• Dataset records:
_____

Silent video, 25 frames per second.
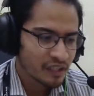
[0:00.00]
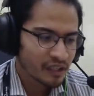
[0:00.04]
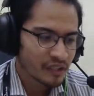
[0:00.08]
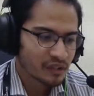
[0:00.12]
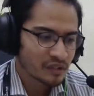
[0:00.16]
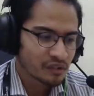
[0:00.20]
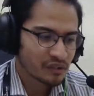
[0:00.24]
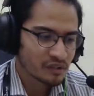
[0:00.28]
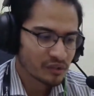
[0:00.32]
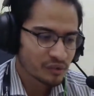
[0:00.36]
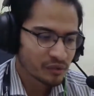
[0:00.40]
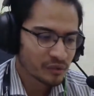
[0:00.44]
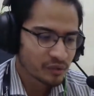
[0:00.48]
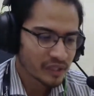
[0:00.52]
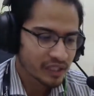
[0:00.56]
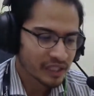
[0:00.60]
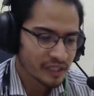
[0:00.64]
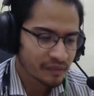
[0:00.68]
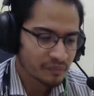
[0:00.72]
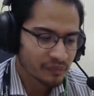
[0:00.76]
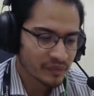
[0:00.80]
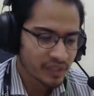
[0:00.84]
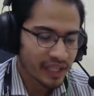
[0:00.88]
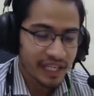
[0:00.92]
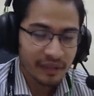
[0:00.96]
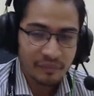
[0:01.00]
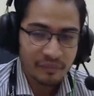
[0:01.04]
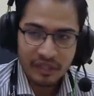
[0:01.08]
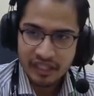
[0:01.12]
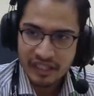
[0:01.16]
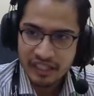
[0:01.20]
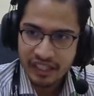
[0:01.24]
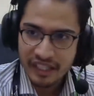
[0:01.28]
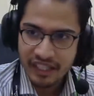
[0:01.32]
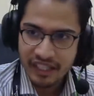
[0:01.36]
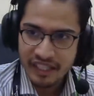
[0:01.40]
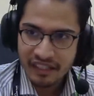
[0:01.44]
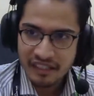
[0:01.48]
So I'm in
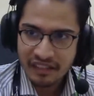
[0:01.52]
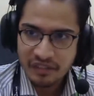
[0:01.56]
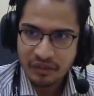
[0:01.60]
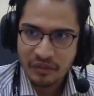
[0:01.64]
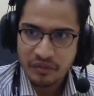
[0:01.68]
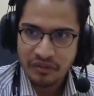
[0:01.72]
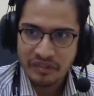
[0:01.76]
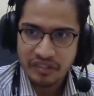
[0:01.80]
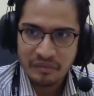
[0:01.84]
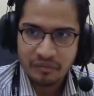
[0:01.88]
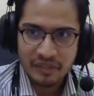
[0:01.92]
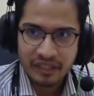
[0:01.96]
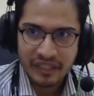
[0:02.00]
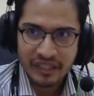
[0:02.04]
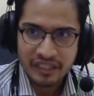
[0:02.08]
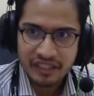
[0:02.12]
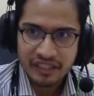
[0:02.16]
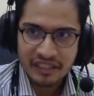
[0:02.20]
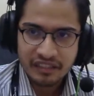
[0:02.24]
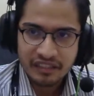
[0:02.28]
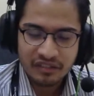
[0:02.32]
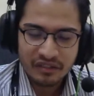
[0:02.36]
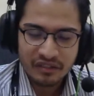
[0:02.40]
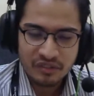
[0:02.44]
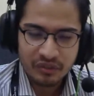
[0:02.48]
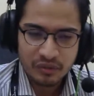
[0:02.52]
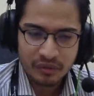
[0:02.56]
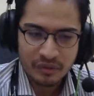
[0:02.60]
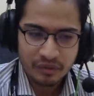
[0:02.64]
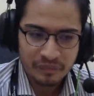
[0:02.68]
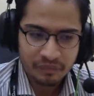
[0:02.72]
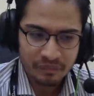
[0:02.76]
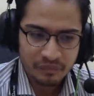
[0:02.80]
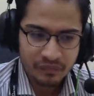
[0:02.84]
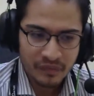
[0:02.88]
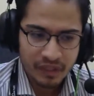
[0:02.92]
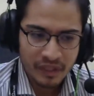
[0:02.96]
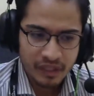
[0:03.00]
KL, University of Malaya. So
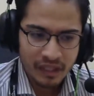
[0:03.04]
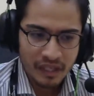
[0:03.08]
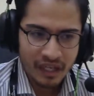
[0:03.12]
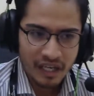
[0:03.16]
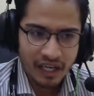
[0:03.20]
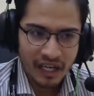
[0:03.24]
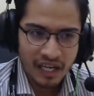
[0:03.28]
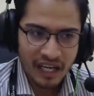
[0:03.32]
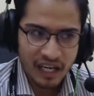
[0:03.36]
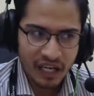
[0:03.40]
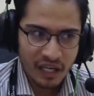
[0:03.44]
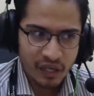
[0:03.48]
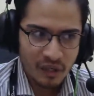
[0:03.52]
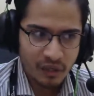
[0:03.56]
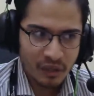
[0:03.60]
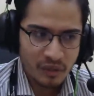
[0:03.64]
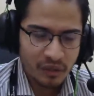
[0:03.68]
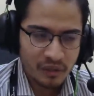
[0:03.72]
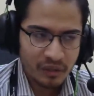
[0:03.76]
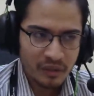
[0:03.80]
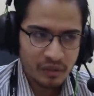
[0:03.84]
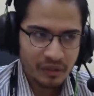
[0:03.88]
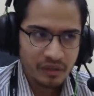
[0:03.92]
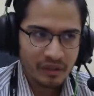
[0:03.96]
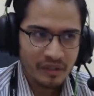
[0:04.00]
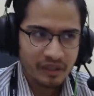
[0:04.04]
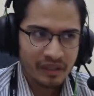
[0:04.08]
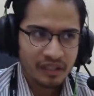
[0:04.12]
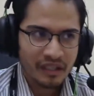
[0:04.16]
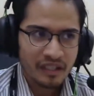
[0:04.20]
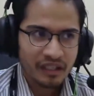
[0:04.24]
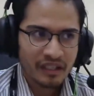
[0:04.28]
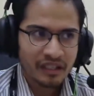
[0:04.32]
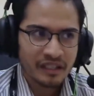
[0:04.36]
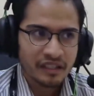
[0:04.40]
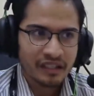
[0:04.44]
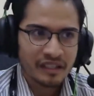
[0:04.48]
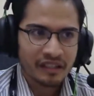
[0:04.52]
how
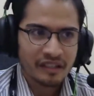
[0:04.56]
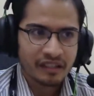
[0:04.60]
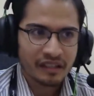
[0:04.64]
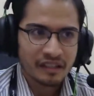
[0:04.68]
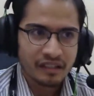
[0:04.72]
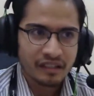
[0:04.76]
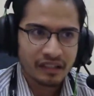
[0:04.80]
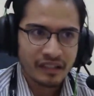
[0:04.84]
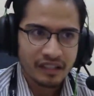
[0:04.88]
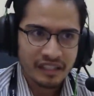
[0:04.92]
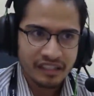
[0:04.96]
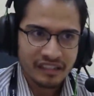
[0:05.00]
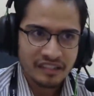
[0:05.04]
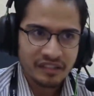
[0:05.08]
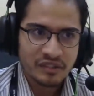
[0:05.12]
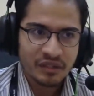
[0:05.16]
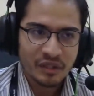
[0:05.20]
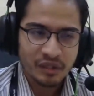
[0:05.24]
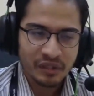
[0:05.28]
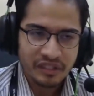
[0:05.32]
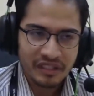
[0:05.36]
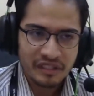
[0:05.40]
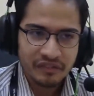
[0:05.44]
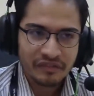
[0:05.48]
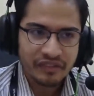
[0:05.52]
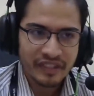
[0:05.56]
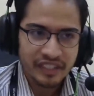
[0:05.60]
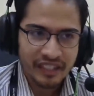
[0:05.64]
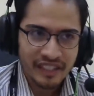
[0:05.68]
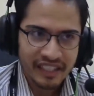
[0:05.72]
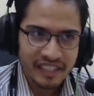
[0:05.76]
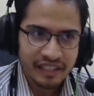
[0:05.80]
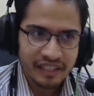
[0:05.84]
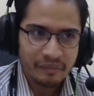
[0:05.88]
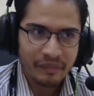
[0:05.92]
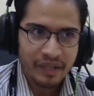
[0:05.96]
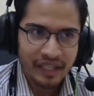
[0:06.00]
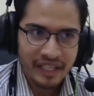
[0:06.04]
does Dr.
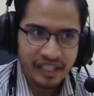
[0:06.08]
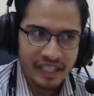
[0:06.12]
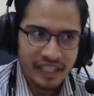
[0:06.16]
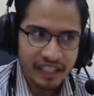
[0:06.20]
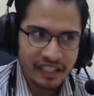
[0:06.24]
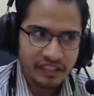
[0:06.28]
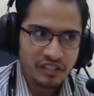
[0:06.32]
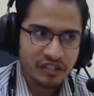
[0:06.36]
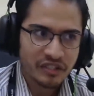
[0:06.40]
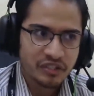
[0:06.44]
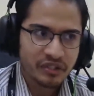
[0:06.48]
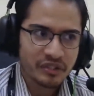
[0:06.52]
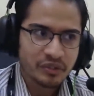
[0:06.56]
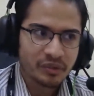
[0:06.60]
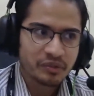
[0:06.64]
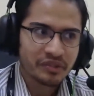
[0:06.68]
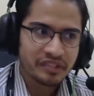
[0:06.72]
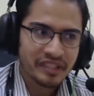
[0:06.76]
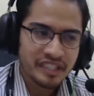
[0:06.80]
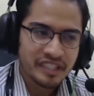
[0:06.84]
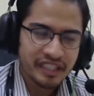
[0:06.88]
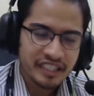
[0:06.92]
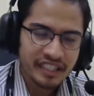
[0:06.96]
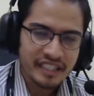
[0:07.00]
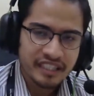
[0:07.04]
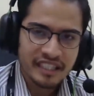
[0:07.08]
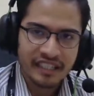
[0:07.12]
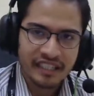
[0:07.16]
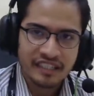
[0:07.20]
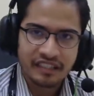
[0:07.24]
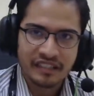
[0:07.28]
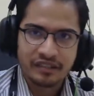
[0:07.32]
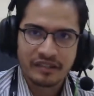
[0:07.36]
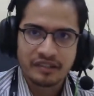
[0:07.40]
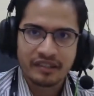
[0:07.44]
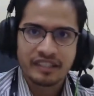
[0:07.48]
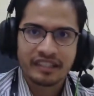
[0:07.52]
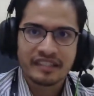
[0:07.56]
Farhan manage to see
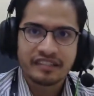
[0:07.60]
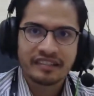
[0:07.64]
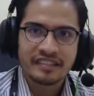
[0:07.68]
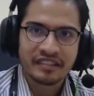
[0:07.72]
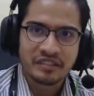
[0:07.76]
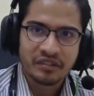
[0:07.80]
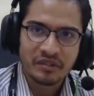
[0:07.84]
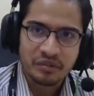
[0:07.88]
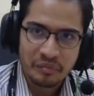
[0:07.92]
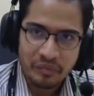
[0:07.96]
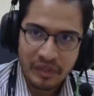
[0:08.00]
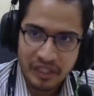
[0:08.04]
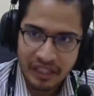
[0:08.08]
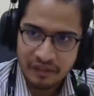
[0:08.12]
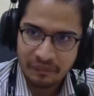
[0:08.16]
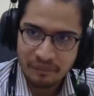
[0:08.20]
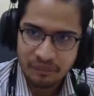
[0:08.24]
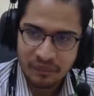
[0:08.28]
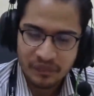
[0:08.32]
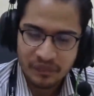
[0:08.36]
and to listen to me?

_____

• Task instructions:
Each entry above must be set down word for word; none of its pictures belong in the copy.

• Task response:
Silent video, 25 frames per second.
[0:00.00]
[0:00.04]
[0:00.08]
[0:00.12]
[0:00.16]
[0:00.20]
[0:00.24]
[0:00.28]
[0:00.32]
[0:00.36]
[0:00.40]
[0:00.44]
[0:00.48]
[0:00.52]
[0:00.56]
[0:00.60]
[0:00.64]
[0:00.68]
[0:00.72]
[0:00.76]
[0:00.80]
[0:00.84]
[0:00.88]
[0:00.92]
[0:00.96]
[0:01.00]
[0:01.04]
[0:01.08]
[0:01.12]
[0:01.16]
[0:01.20]
[0:01.24]
[0:01.28]
[0:01.32]
[0:01.36]
[0:01.40]
[0:01.44]
[0:01.48]
So I'm in
[0:01.52]
[0:01.56]
[0:01.60]
[0:01.64]
[0:01.68]
[0:01.72]
[0:01.76]
[0:01.80]
[0:01.84]
[0:01.88]
[0:01.92]
[0:01.96]
[0:02.00]
[0:02.04]
[0:02.08]
[0:02.12]
[0:02.16]
[0:02.20]
[0:02.24]
[0:02.28]
[0:02.32]
[0:02.36]
[0:02.40]
[0:02.44]
[0:02.48]
[0:02.52]
[0:02.56]
[0:02.60]
[0:02.64]
[0:02.68]
[0:02.72]
[0:02.76]
[0:02.80]
[0:02.84]
[0:02.88]
[0:02.92]
[0:02.96]
[0:03.00]
KL, University of Malaya. So
[0:03.04]
[0:03.08]
[0:03.12]
[0:03.16]
[0:03.20]
[0:03.24]
[0:03.28]
[0:03.32]
[0:03.36]
[0:03.40]
[0:03.44]
[0:03.48]
[0:03.52]
[0:03.56]
[0:03.60]
[0:03.64]
[0:03.68]
[0:03.72]
[0:03.76]
[0:03.80]
[0:03.84]
[0:03.88]
[0:03.92]
[0:03.96]
[0:04.00]
[0:04.04]
[0:04.08]
[0:04.12]
[0:04.16]
[0:04.20]
[0:04.24]
[0:04.28]
[0:04.32]
[0:04.36]
[0:04.40]
[0:04.44]
[0:04.48]
[0:04.52]
how
[0:04.56]
[0:04.60]
[0:04.64]
[0:04.68]
[0:04.72]
[0:04.76]
[0:04.80]
[0:04.84]
[0:04.88]
[0:04.92]
[0:04.96]
[0:05.00]
[0:05.04]
[0:05.08]
[0:05.12]
[0:05.16]
[0:05.20]
[0:05.24]
[0:05.28]
[0:05.32]
[0:05.36]
[0:05.40]
[0:05.44]
[0:05.48]
[0:05.52]
[0:05.56]
[0:05.60]
[0:05.64]
[0:05.68]
[0:05.72]
[0:05.76]
[0:05.80]
[0:05.84]
[0:05.88]
[0:05.92]
[0:05.96]
[0:06.00]
[0:06.04]
does Dr.
[0:06.08]
[0:06.12]
[0:06.16]
[0:06.20]
[0:06.24]
[0:06.28]
[0:06.32]
[0:06.36]
[0:06.40]
[0:06.44]
[0:06.48]
[0:06.52]
[0:06.56]
[0:06.60]
[0:06.64]
[0:06.68]
[0:06.72]
[0:06.76]
[0:06.80]
[0:06.84]
[0:06.88]
[0:06.92]
[0:06.96]
[0:07.00]
[0:07.04]
[0:07.08]
[0:07.12]
[0:07.16]
[0:07.20]
[0:07.24]
[0:07.28]
[0:07.32]
[0:07.36]
[0:07.40]
[0:07.44]
[0:07.48]
[0:07.52]
[0:07.56]
Farhan manage to see
[0:07.60]
[0:07.64]
[0:07.68]
[0:07.72]
[0:07.76]
[0:07.80]
[0:07.84]
[0:07.88]
[0:07.92]
[0:07.96]
[0:08.00]
[0:08.04]
[0:08.08]
[0:08.12]
[0:08.16]
[0:08.20]
[0:08.24]
[0:08.28]
[0:08.32]
[0:08.36]
and to listen to me?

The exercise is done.